Mexico’s Interior Minister Miguel Angel Osorio Chong and Ricardo Mejía Berdeja head of a committee charged with investigating the gaming industry have both restated their commitment to work together to draft a new gaming law.

In a statement released to press Osorio Chong stated that in order to accelerate the process both he and Mejía Berdeja have met to discuss the formation of a working group which will be instrumental in advancing the development of a new legal framework for the law. The group will be made of the Assistant Secretary for Legislative Liaison and Political Agreements, Felipe Solís Acero, the director general of Gaming and Raffles Marcela Gonzalez Salas as well as the head of its legal department David Arellano Cuán. Members of the board of the committee currently charged with looking into the industry will also be present during the drafting of a new law as well as deputies José Arturo Salinas Garza and Agustín Barrios Gómez Segués.

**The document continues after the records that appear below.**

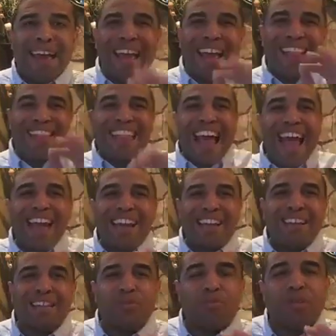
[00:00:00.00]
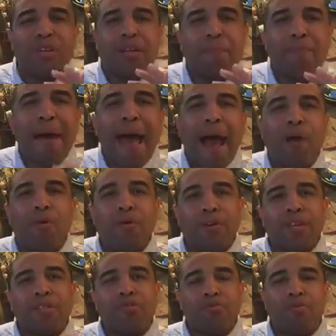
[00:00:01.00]
And that is what
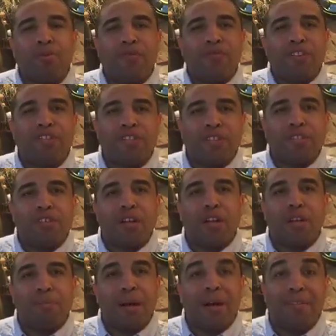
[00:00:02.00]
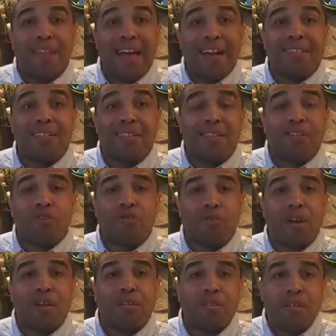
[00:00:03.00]
empowering supervision is all about. That is at the
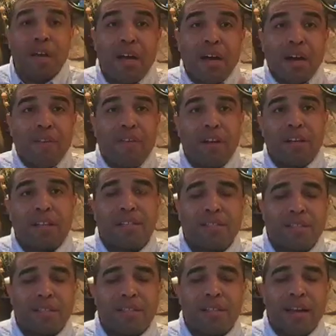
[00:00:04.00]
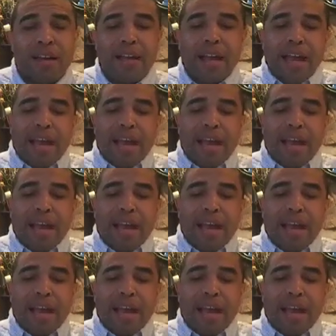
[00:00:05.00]
crux of our lesson today.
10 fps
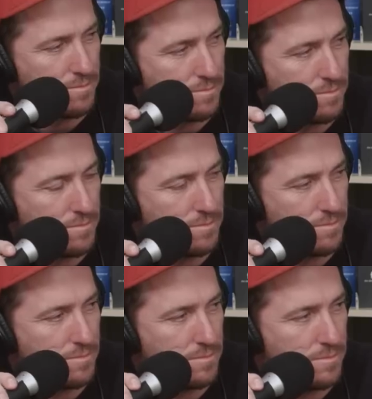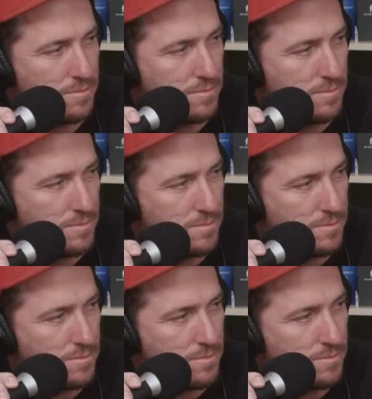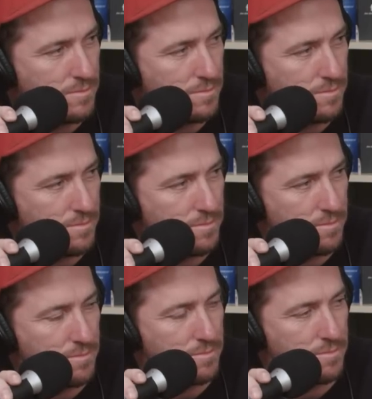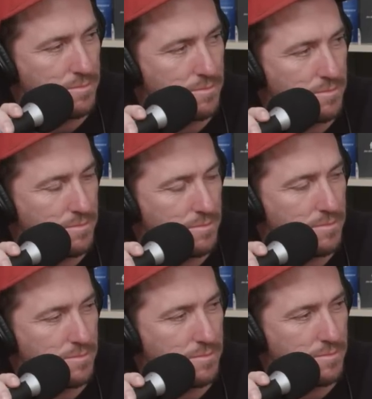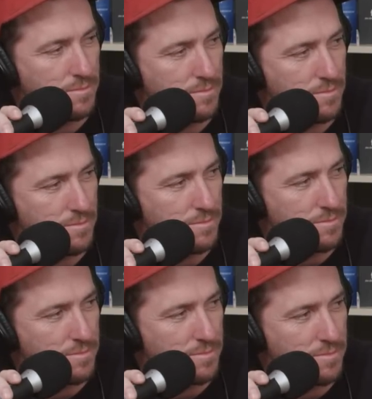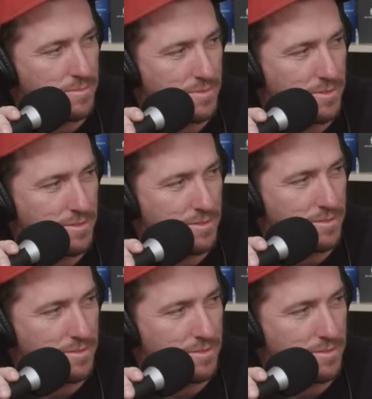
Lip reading: This person isn't speaking.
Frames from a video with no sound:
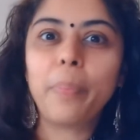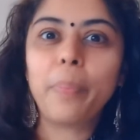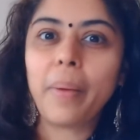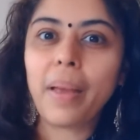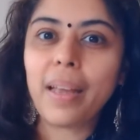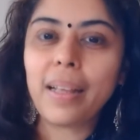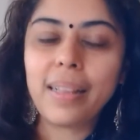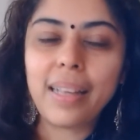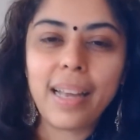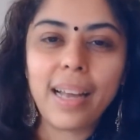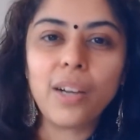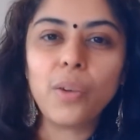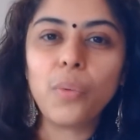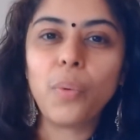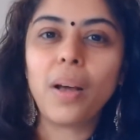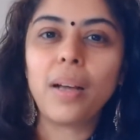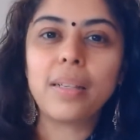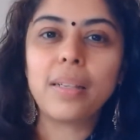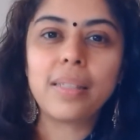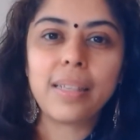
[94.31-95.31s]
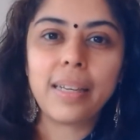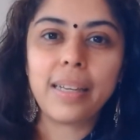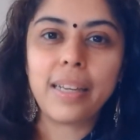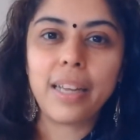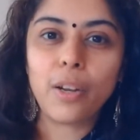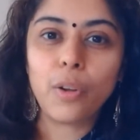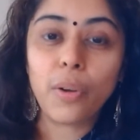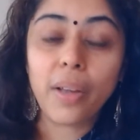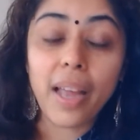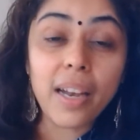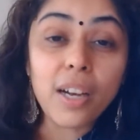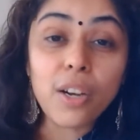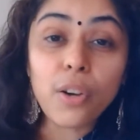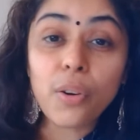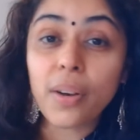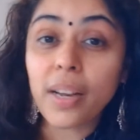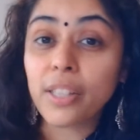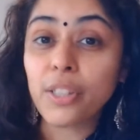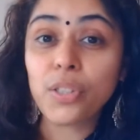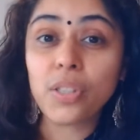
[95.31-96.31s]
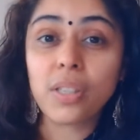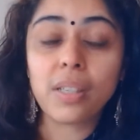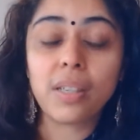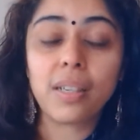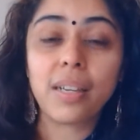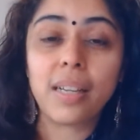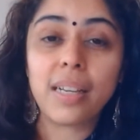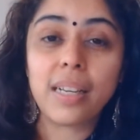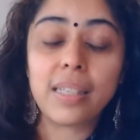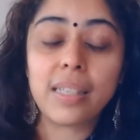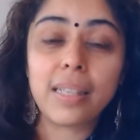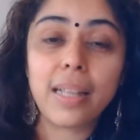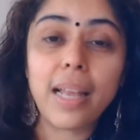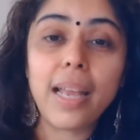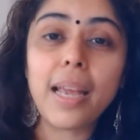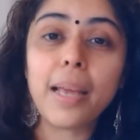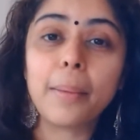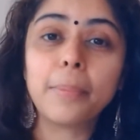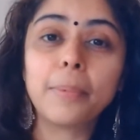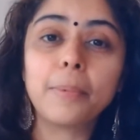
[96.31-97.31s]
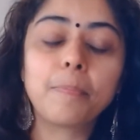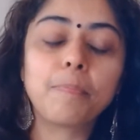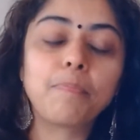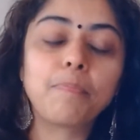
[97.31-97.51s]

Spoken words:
pay the advance and, get it registered in his name,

All are agreed that new gaming legislation in Mexico is a matter of increasing urgency and legislation should be modern, with clear and transparent rules in line with the current needs of the market.

In August 2013 Angel Osorio Chong announced that he and SEGOB would work closely with the special investigative committee to analyse possible changes to Mexico’s gaming laws. In addition members of one of the most important political parties in Mexico the PRI party (The Institutional Revolutionary Party) are now planning to introduce new legislation which would do away with Mexico’s out-dated gaming laws. This was after a meeting between members of SEGOB and senators from the PRI party.

In February this year Osorio Chong reiterated his commitment to new legislation once again when he told press that there were no longer any casinos operating outside the terms of their licenses and that Mexico would soon pass a new gaming act which would allow for much further control and transparency when it comes to gaming.

Casinos were first prohibited by President Lazaro Cardenas in 1936 and then along with most other types of gaming (except lotteries and bingos) were permanently banned in the Betting and Raffles Law of 1947. Since then there have been numerous attempts to overturn the act. While impetus is growing to change Mexico’s gaming laws, many efforts to do so have failed in the past and often at the very last hurdle. Only time will tell if this new impetus will prove differently.